DATA SHOWN:
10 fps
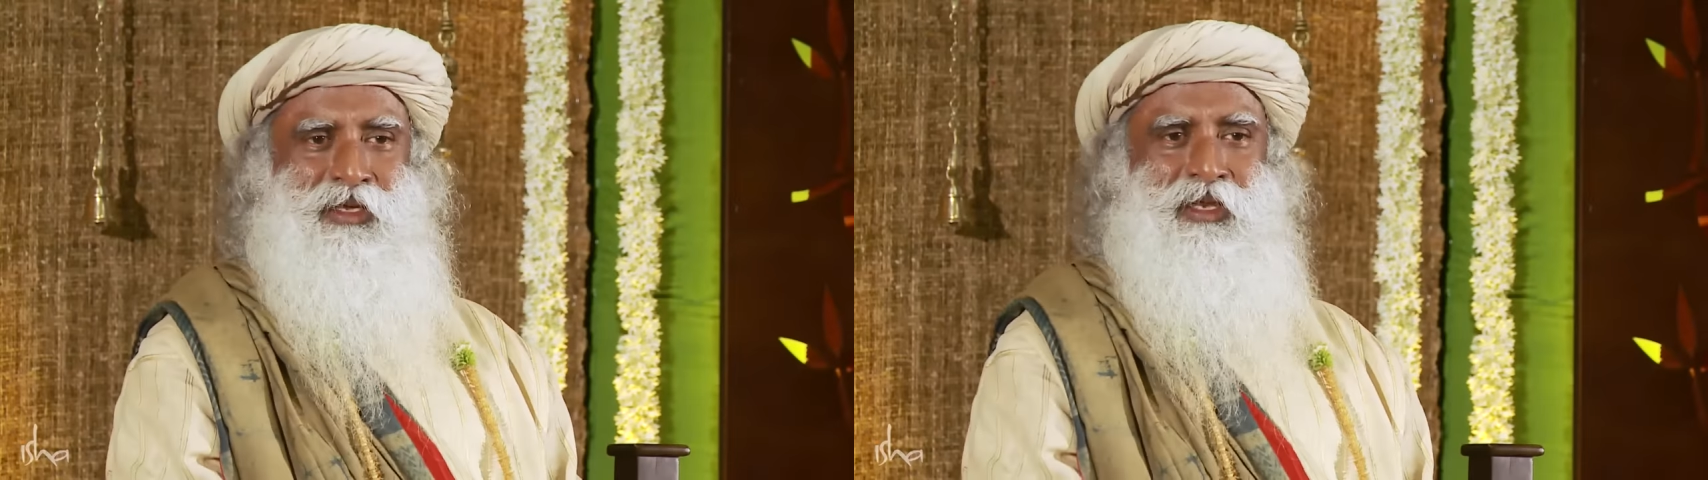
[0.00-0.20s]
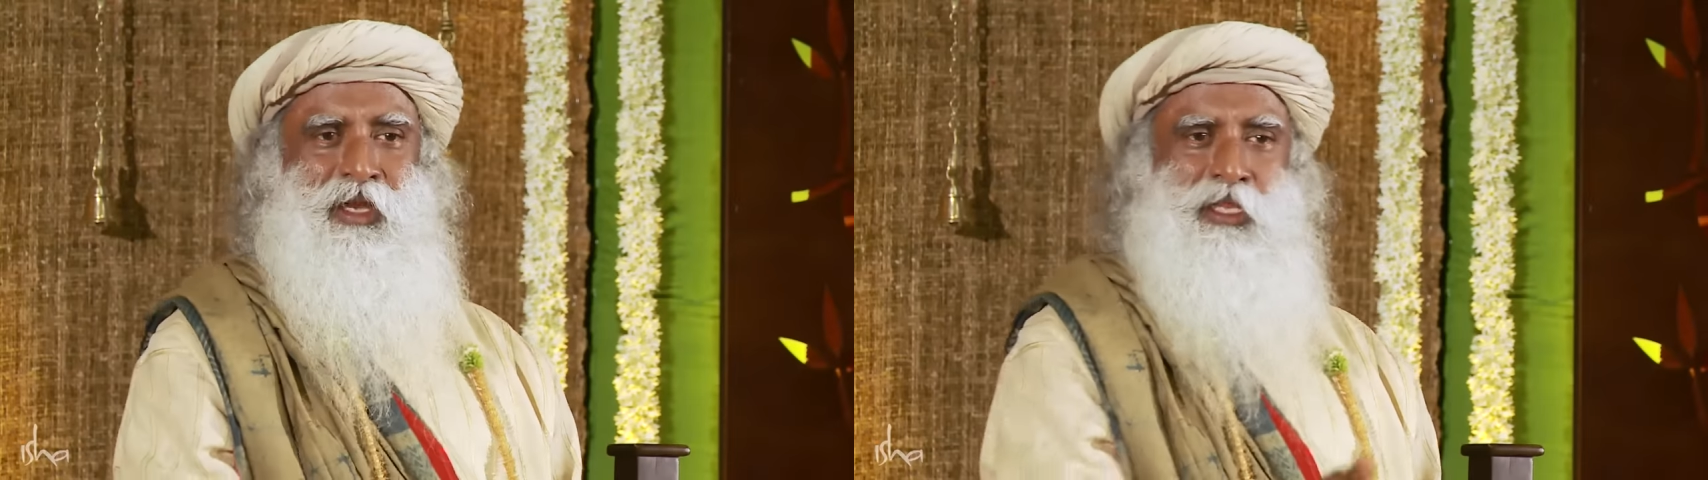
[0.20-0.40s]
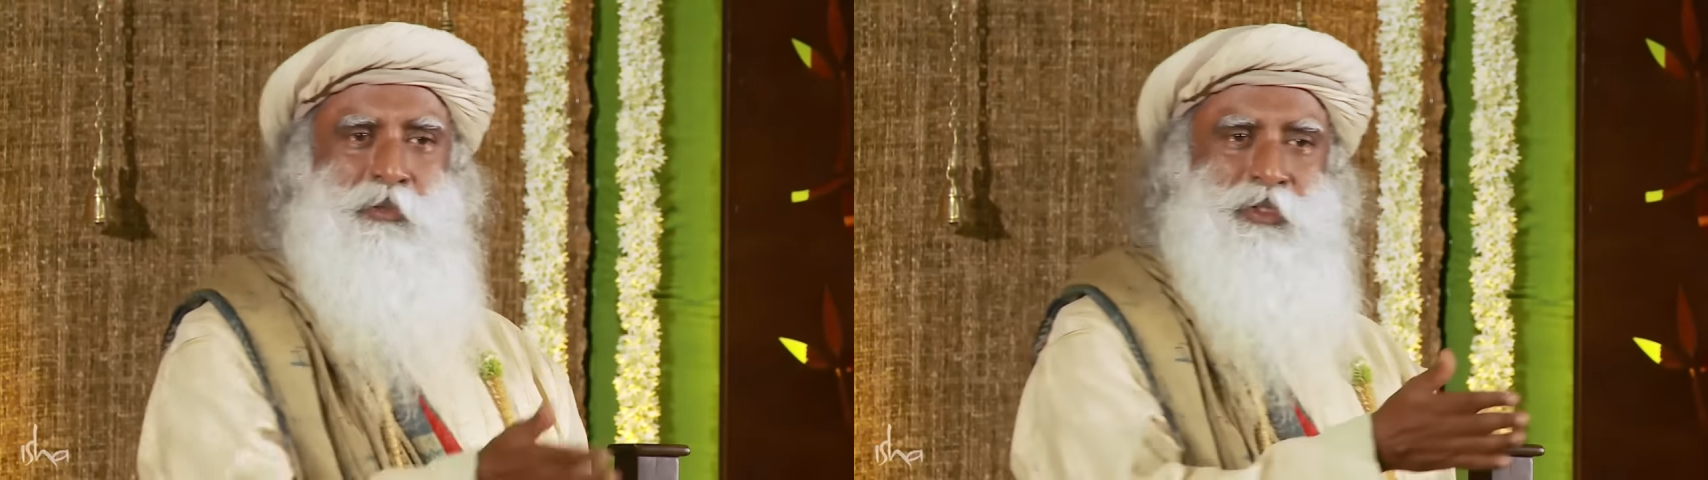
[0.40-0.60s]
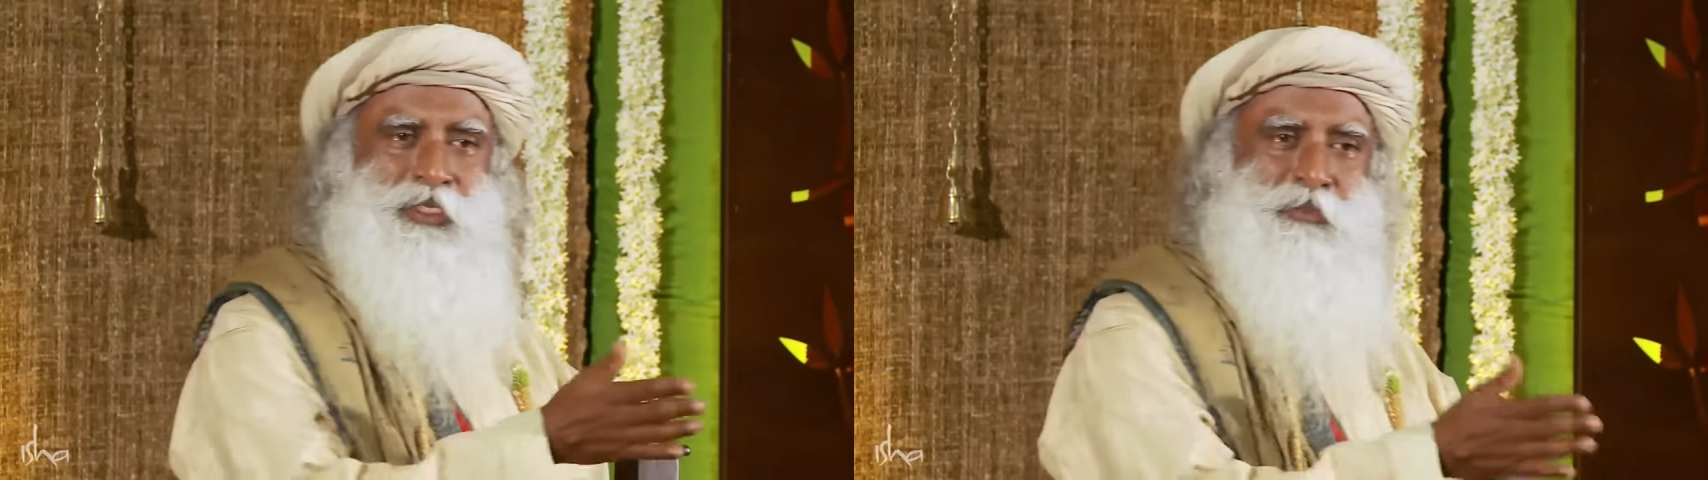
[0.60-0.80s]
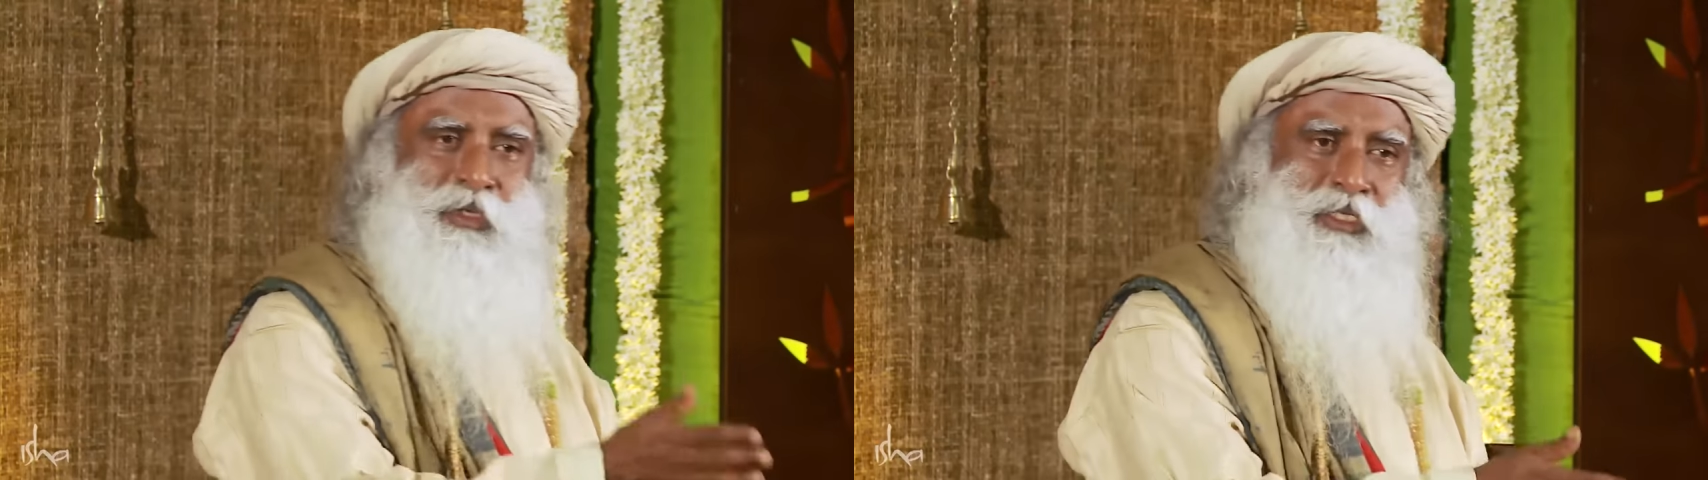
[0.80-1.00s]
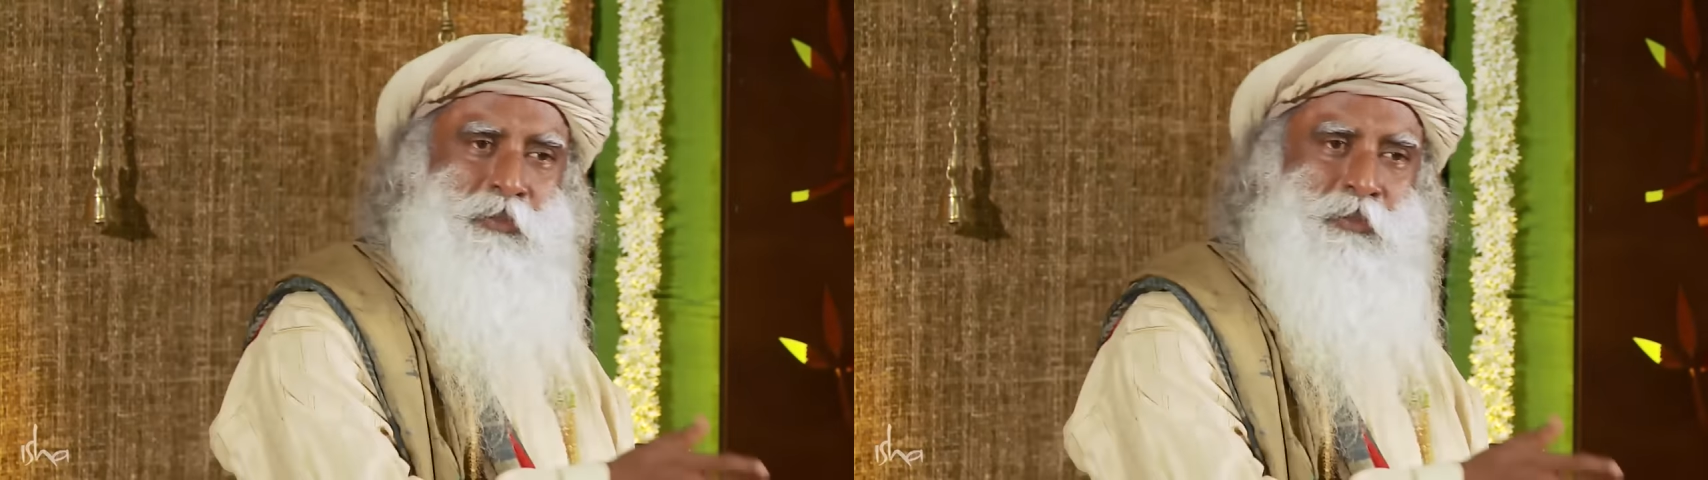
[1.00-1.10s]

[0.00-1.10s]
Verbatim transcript: in another person it's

WHAT IS EXPECTED: Give the listing again exactly, excluding pictures.

EXERCISE OUTPUT:
10 fps
[0.00-0.20s]
[0.20-0.40s]
[0.40-0.60s]
[0.60-0.80s]
[0.80-1.00s]
[1.00-1.10s]

[0.00-1.10s]
Verbatim transcript: in another person it's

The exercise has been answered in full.